The one-sentence summary

In a world gone digital, you need to act fast, create direct connections, take risks, and respect how people really feel.


  • Velocity is the acceleration in the pace of social, cultural and commercial change brought about by digital technology.
  • There are seven new laws for a world gone digital:

1. A Smith & Wesson beats four aces

There’s no such thing as a safe bet – thinking you know it all is dangerous.

2. It’s easier done than said

The best way to see if something works is to do it, not discuss it endlessly.

3. The best advertising isn’t advertising

Showing off and sweet-talking customers doesn’t work – you need direct connections.

4. Convenient is the enemy of right

A close cousin of ‘Good is the enemy of great’, this is the old, slightly macho point of constantly testing your limits.

5. Respect human nature

Proper use of data can provide the early signals about whether you are serving people properly.

6. No good joke survives a committee of six

Groupthink is more dangerous than being radical because it leaves brands and companies anonymous and unmentioned.

7. Have a purpose larger than yourself

This is pretty much the same as Daniel Pink’s purpose point – the suggestion is that individuals who aim to make a ‘meaningful and enduring contribution’ (their words, not mine) will be ‘disproportionately rewarded’ (in what way is unexplained).


  • The basic velocity principles of speed, direction, acceleration and discipline are good sense in most markets.
  • Good communication needs to create wonder, new media requires new thinking and mustn’t retrofit traditional mechanics, briefs should indeed be brief, and counting clicks isn’t what counts.
  • The story goes that Wally Olins showed five corporate mission statements to the board of a pharmaceutical company and they were unable to identify their own.
  • Clinical decision- making is crucial.
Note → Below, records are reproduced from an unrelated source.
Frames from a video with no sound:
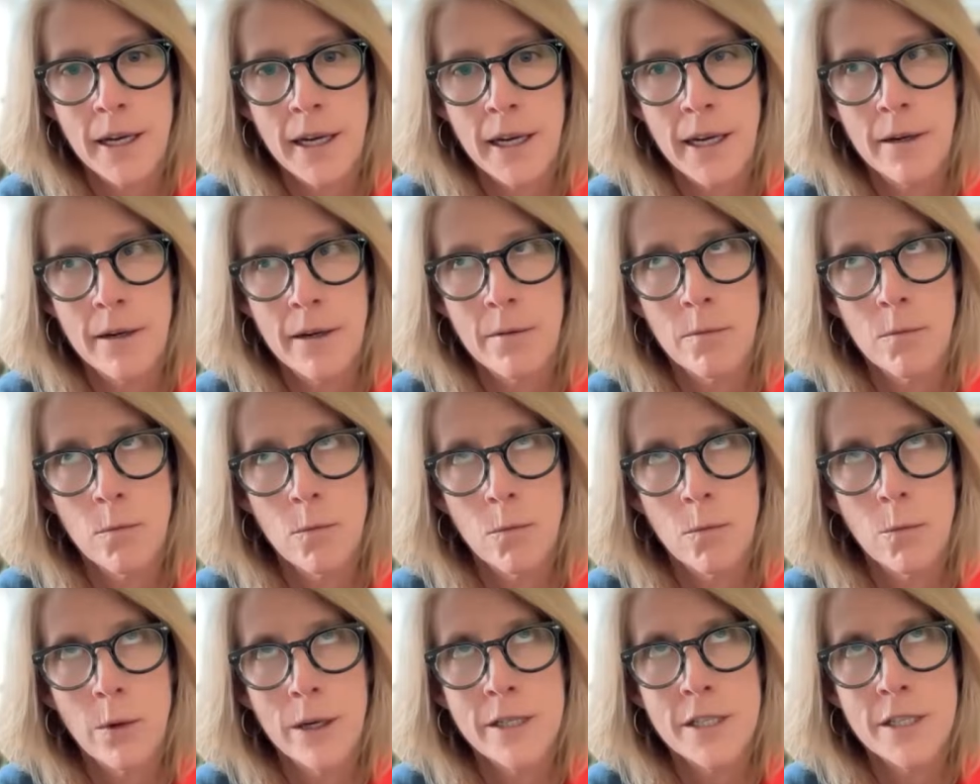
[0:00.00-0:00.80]
And
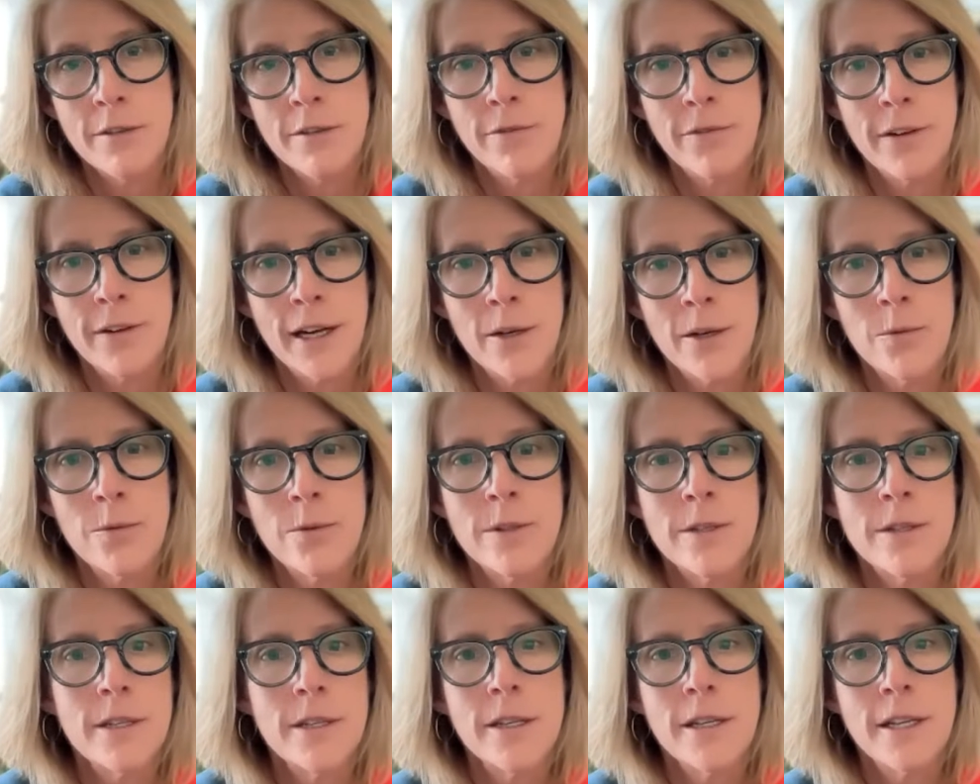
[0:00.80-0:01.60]
when she found
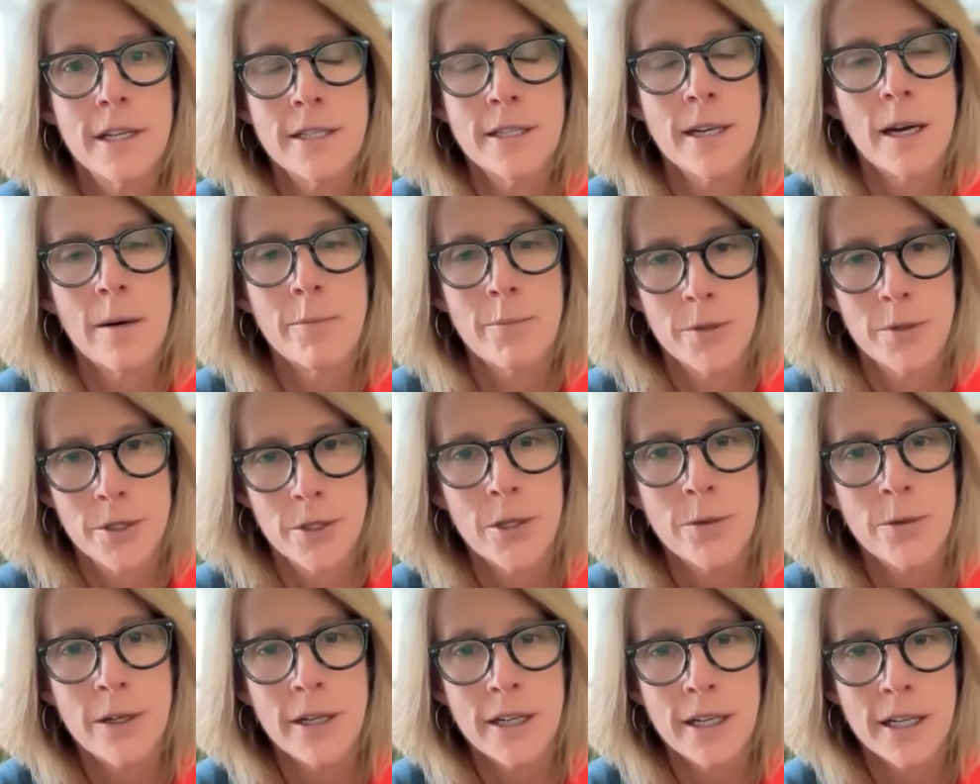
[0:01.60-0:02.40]
this
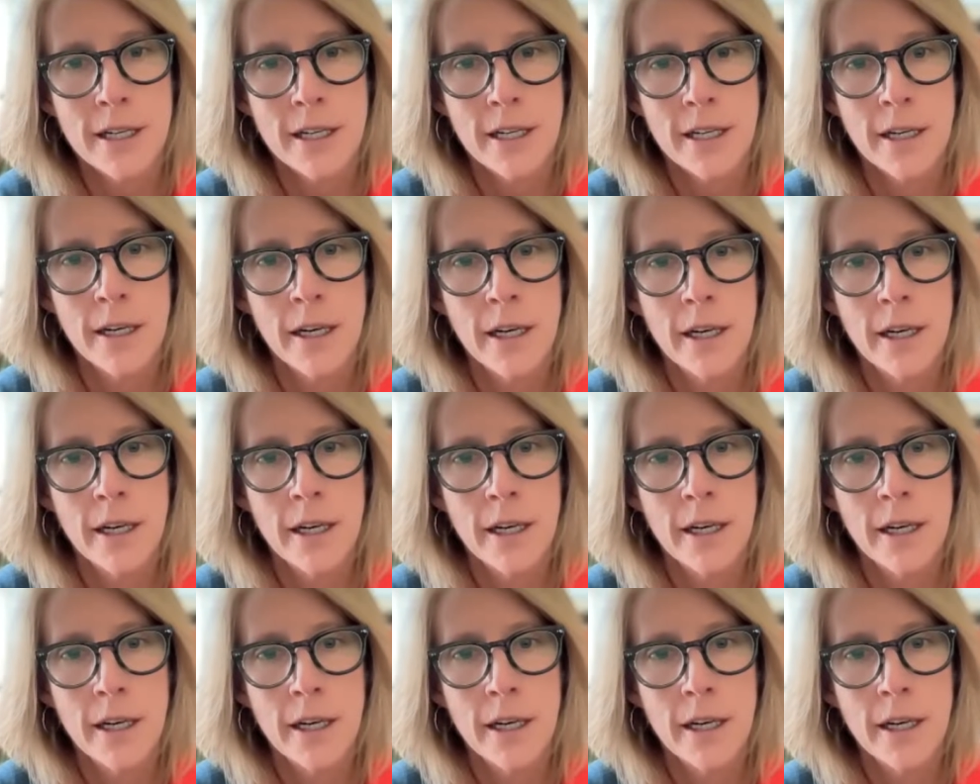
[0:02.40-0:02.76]
opportunity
When US Airways flight 1549 was hit by a flock of geese, the captain declared “my aircraft”, took control and landed it safely.


  • The book takes the form of a conversation between the authors (which it obviously isn’t), and it’s a bit contrived.
  • Because of the choice of examples, it’s pretty much a brochure for Nike and AKQA, the authors’ companies.
  • Despite its claim to be jargon-free, it isn’t, resorting to most of the usual suspects including moving the needle, democratising the idea, monetising content, bandwagoneering, and the classic chasing eyeballs.